- _DESCRIPTION OF THE TASK_:
Would you retype the lines from the one that holds "[0:01.00-0:02.00]" to the final line of the entries below, both ends included and exactly as written, but without pictures?
BEGIN
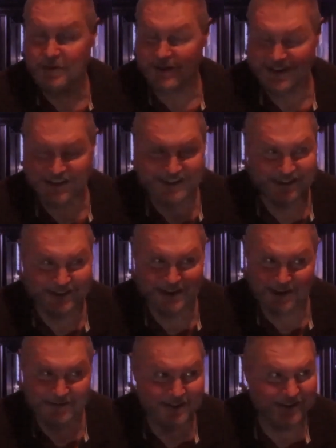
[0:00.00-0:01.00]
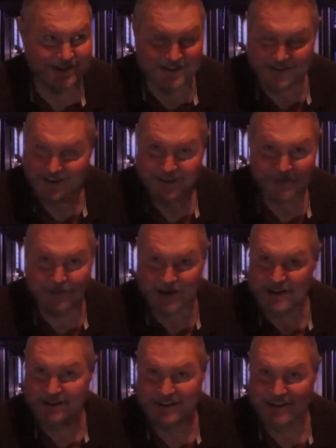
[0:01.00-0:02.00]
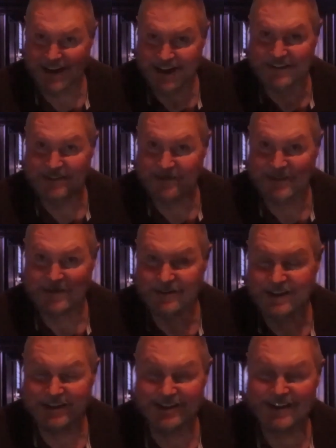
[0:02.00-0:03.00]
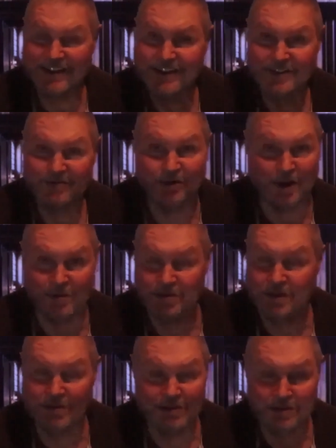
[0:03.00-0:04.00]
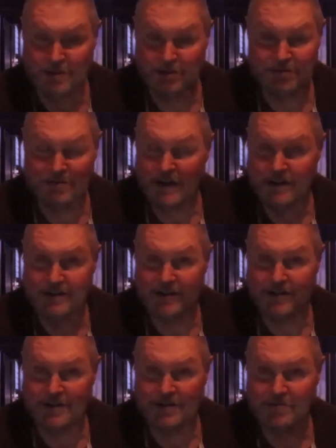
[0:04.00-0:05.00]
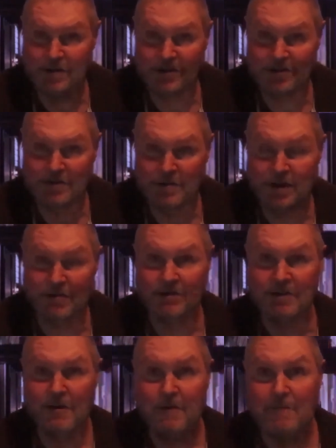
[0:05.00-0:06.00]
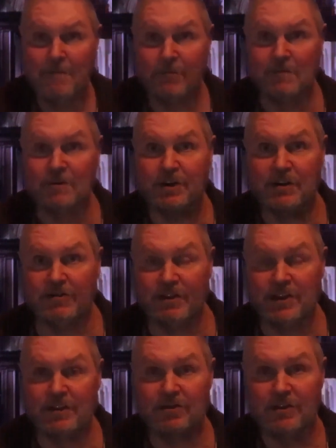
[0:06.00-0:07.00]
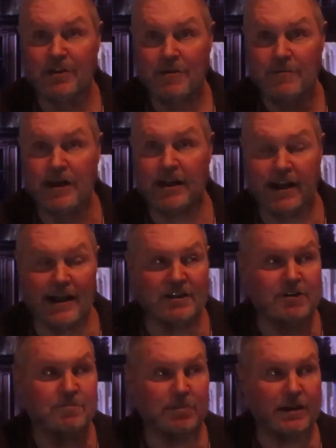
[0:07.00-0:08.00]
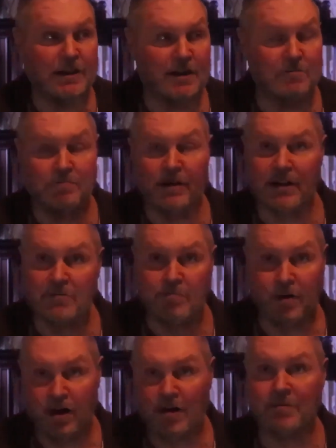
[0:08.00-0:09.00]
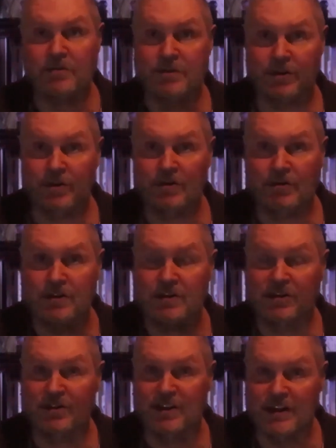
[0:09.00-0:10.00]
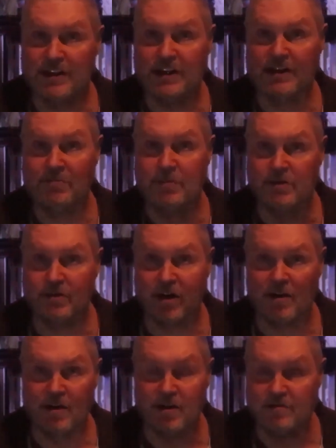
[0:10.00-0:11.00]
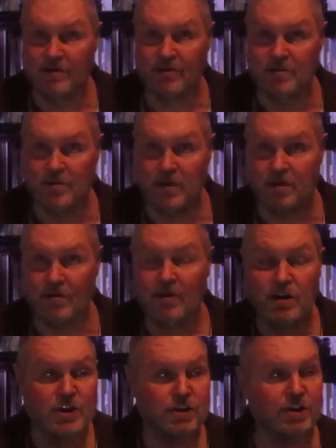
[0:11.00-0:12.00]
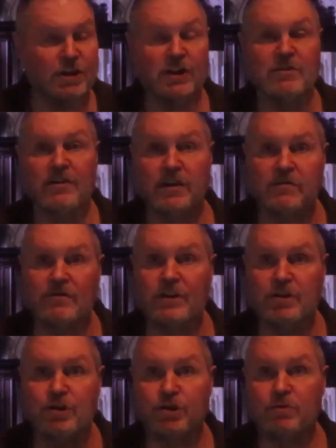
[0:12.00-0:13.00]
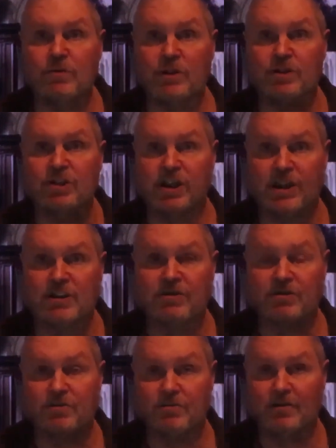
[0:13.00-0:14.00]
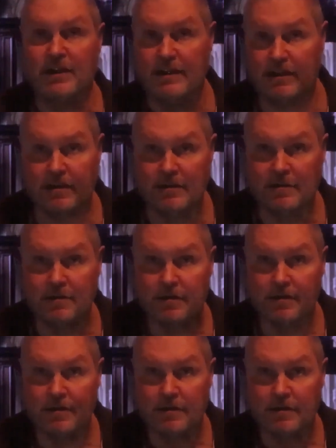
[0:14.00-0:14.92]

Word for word: these these covenants. Basically, I have to reread it. Don't go into effect until the books are published, which gives the and it has to be a big publisher who can send these books all over the world to give every Jew a chance to read it,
END
- _RESULT OF THE TASK_:
[0:01.00-0:02.00]
[0:02.00-0:03.00]
[0:03.00-0:04.00]
[0:04.00-0:05.00]
[0:05.00-0:06.00]
[0:06.00-0:07.00]
[0:07.00-0:08.00]
[0:08.00-0:09.00]
[0:09.00-0:10.00]
[0:10.00-0:11.00]
[0:11.00-0:12.00]
[0:12.00-0:13.00]
[0:13.00-0:14.00]
[0:14.00-0:14.92]

Word for word: these these covenants. Basically, I have to reread it. Don't go into effect until the books are published, which gives the and it has to be a big publisher who can send these books all over the world to give every Jew a chance to read it,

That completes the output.